きちんと舗装がされているし、道幅が細いけれどそんなに車が通らないし、時々大き目の通りと交差するけれど、どのポイントも見通しは良いのでそんなに困ることはない。ただ同じような田園風景を何十キロにも渡って眺め続けなければいけないというのはちょっとしんどいかもしれない。
こちらについても熱海と同じく何時に出ようとも基本的には夜間に通過する恐れが非常に高いのでちょっと不安になる。千葉の場合は基本的には大通りオンリーなので夜道についての心配はそこまでないが、こちらの埼玉の田んぼ道については街灯のある道もあるけれど、部分的に(15キロくらいだったかな?)街灯のない道も通ることになるのでとても心細い。
条件面では東京湾一周とほぼ同クラスではあるが、僅差で東京湾一周の方が難しいということにした。東京湾一周の方では街灯のない夜道に困らされることがなかったのでその点では宇都宮行きよりも安心だが、東京湾一周にはフェリーの待ち時間や乗船が含まれるので宇都宮行きの方が簡単だということにした。

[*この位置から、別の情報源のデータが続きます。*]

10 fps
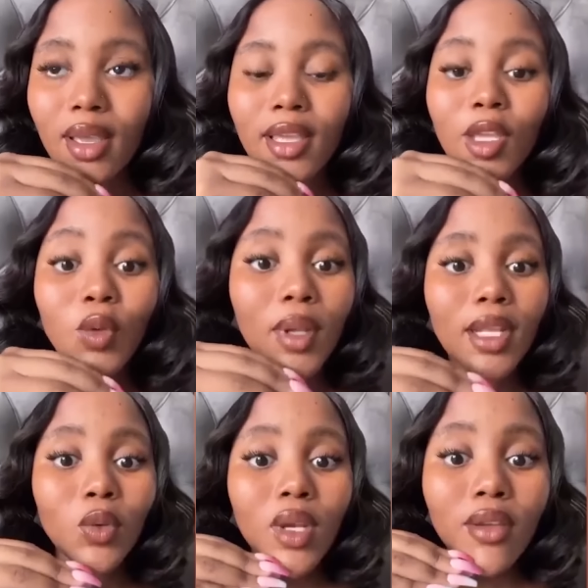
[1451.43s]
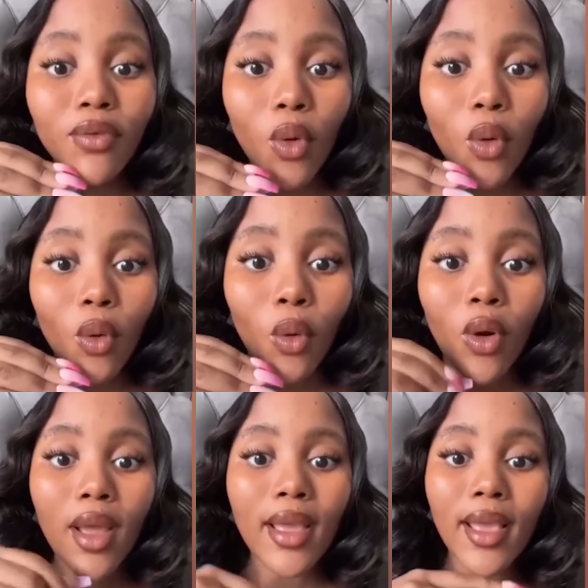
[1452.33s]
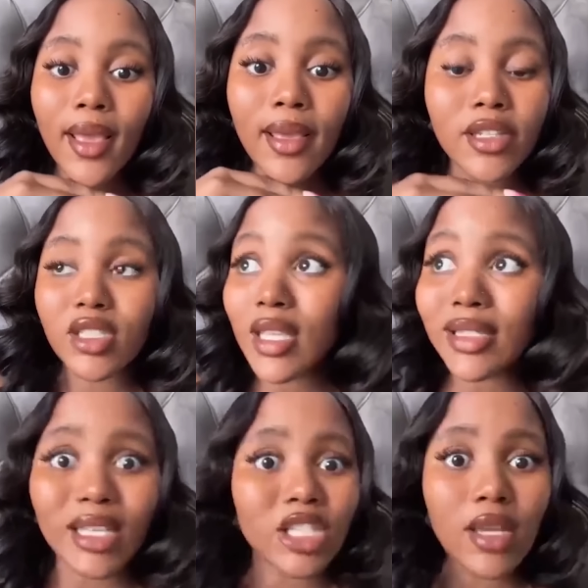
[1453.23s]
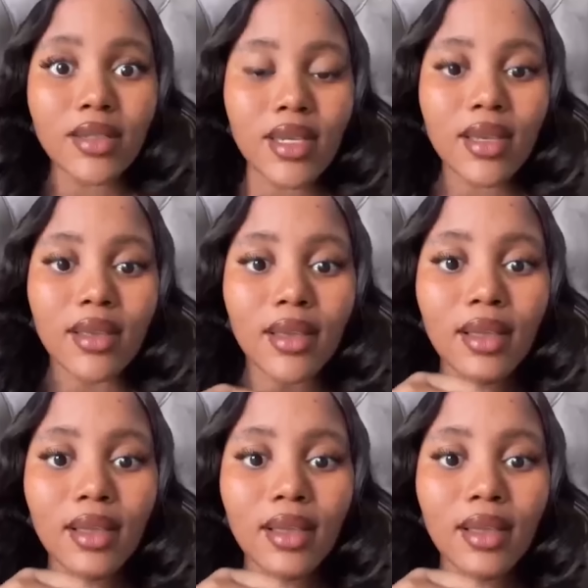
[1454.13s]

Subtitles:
Get 2024, hey, things are changing.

体力と精神力に自信があるし自転車での200キロの長旅をしてみたい!だけれど一番簡単な地点から攻めたい!と言う方には、(自粛明けには是非とも)宇都宮行きか東京湾一周をおすすめする。この二地点の難易度は殆ど変わらない。熱海はちょっと別格だ。
個人的な今後の目標としては往復250キロの犬吠埼、往復200キロの高崎、往復150キロの三浦半島が残っている。この辺りは当然ながらご近所と呼べる範疇ではないので自粛期間が明けたら挑んでみる。